*** DATA FOR REVIEW Section Begins ***

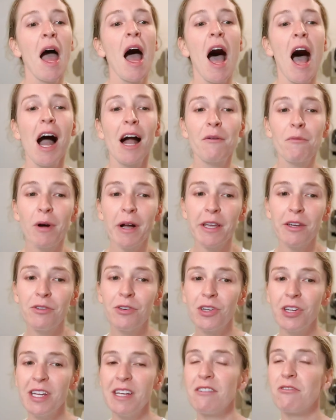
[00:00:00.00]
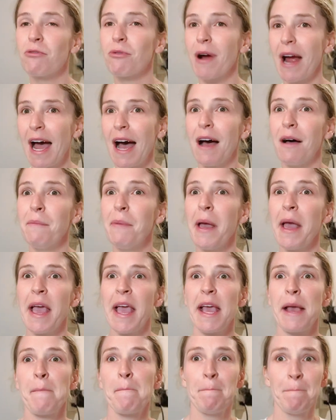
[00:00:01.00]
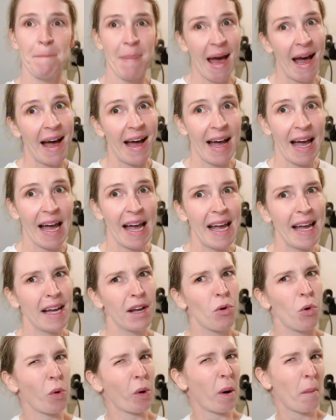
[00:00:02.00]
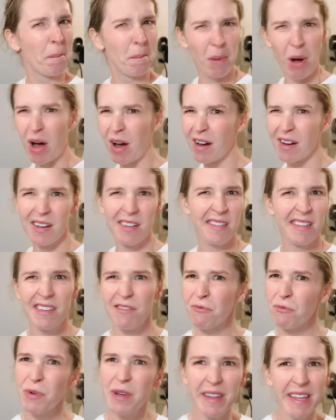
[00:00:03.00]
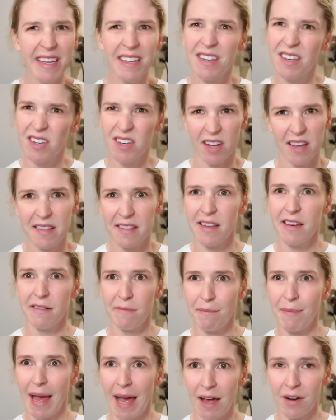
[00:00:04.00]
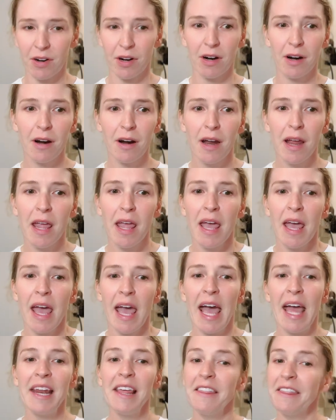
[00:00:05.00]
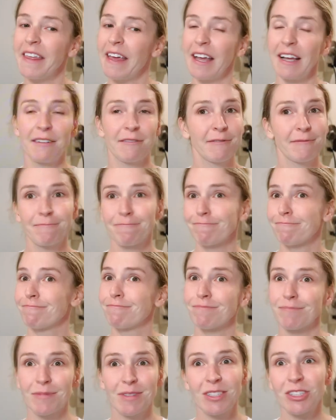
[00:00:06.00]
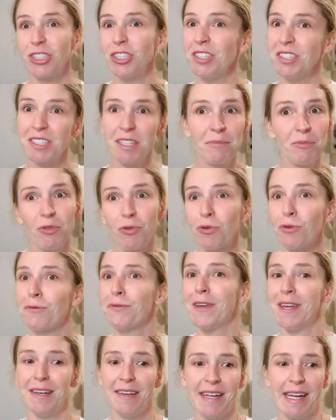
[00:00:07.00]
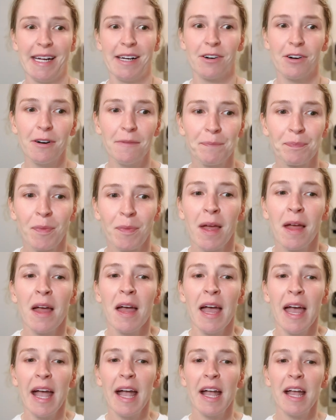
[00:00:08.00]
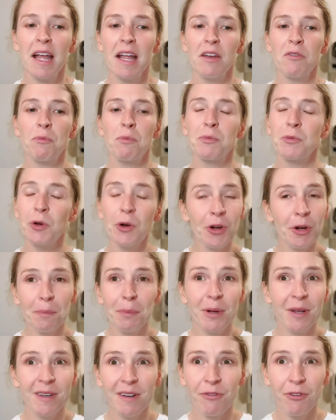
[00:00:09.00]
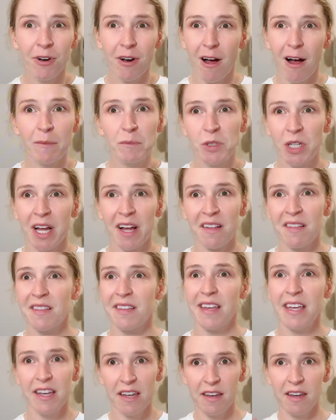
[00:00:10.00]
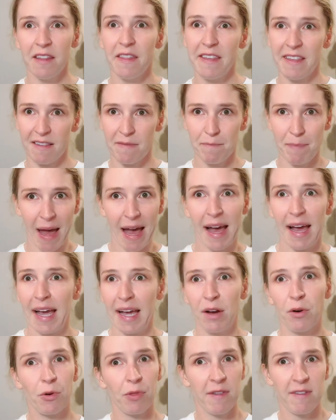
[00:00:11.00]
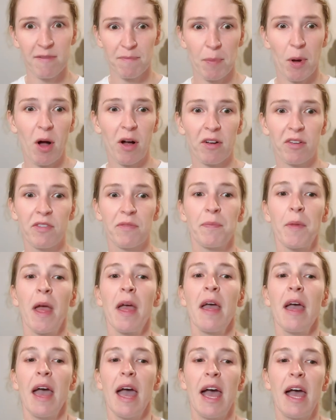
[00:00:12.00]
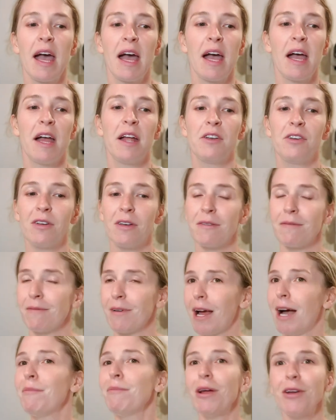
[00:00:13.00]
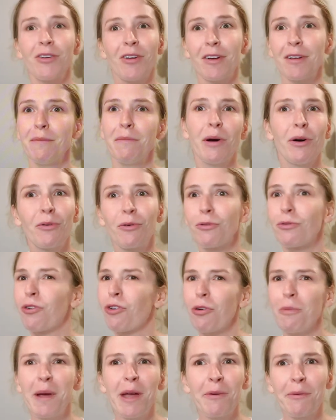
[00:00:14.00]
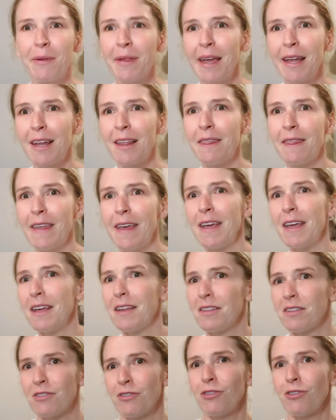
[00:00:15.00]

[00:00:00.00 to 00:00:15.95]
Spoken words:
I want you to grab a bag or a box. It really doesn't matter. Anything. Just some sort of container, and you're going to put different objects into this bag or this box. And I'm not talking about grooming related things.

*** DATA FOR REVIEW Section Ends ***
*** DATA FOR REVIEW Section Begins ***

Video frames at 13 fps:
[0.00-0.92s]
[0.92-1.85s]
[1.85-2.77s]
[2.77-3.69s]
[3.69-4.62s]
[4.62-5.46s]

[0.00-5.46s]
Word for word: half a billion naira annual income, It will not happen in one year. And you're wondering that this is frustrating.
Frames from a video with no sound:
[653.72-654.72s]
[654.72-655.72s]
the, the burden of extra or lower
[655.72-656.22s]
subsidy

*** DATA FOR REVIEW Section Ends ***
*** DATA FOR REVIEW Section Begins ***

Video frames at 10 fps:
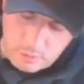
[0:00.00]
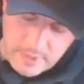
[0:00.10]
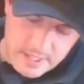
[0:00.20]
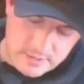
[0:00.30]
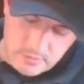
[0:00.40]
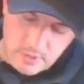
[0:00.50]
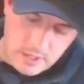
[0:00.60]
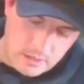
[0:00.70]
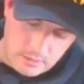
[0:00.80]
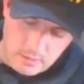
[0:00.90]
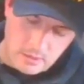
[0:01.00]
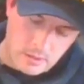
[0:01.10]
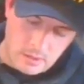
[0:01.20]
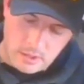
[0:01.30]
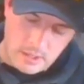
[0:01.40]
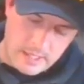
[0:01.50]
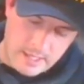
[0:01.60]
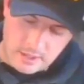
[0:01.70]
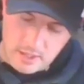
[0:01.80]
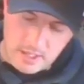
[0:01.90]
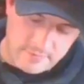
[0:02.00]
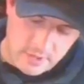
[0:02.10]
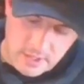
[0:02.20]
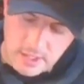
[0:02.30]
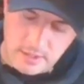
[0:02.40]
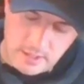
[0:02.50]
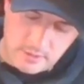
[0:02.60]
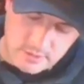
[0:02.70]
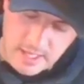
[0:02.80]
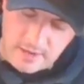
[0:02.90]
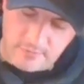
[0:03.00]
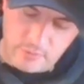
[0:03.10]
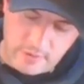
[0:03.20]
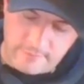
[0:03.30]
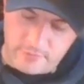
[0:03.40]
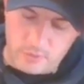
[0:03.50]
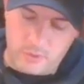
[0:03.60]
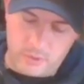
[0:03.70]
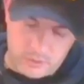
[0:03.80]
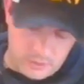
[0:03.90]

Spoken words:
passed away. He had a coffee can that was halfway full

*** DATA FOR REVIEW Section Ends ***

Although pictures appear among the records above, none are to be output; print exactly the lines from the line containing "[00:00:00.00]" through the line containing "[00:00:00.00 to 00:00:15.95]".

[00:00:00.00]
[00:00:01.00]
[00:00:02.00]
[00:00:03.00]
[00:00:04.00]
[00:00:05.00]
[00:00:06.00]
[00:00:07.00]
[00:00:08.00]
[00:00:09.00]
[00:00:10.00]
[00:00:11.00]
[00:00:12.00]
[00:00:13.00]
[00:00:14.00]
[00:00:15.00]

[00:00:00.00 to 00:00:15.95]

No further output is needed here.